* WHAT IS EXPECTED: An exact copy of every entry is required, minus the pictures.

(Items from a dataset)

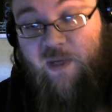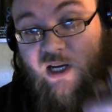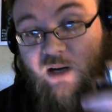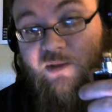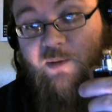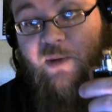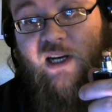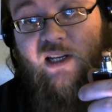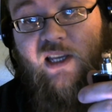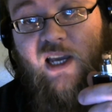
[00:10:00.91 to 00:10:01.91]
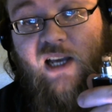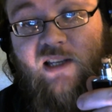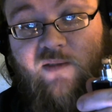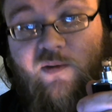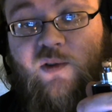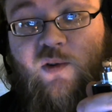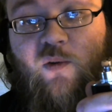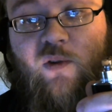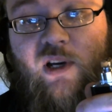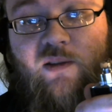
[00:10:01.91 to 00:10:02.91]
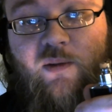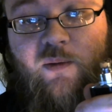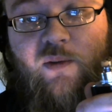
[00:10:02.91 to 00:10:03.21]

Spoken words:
becomes a pain in the ass if you screw it on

* RESULT:
[00:10:00.91 to 00:10:01.91]
[00:10:01.91 to 00:10:02.91]
[00:10:02.91 to 00:10:03.21]

Spoken words:
becomes a pain in the ass if you screw it on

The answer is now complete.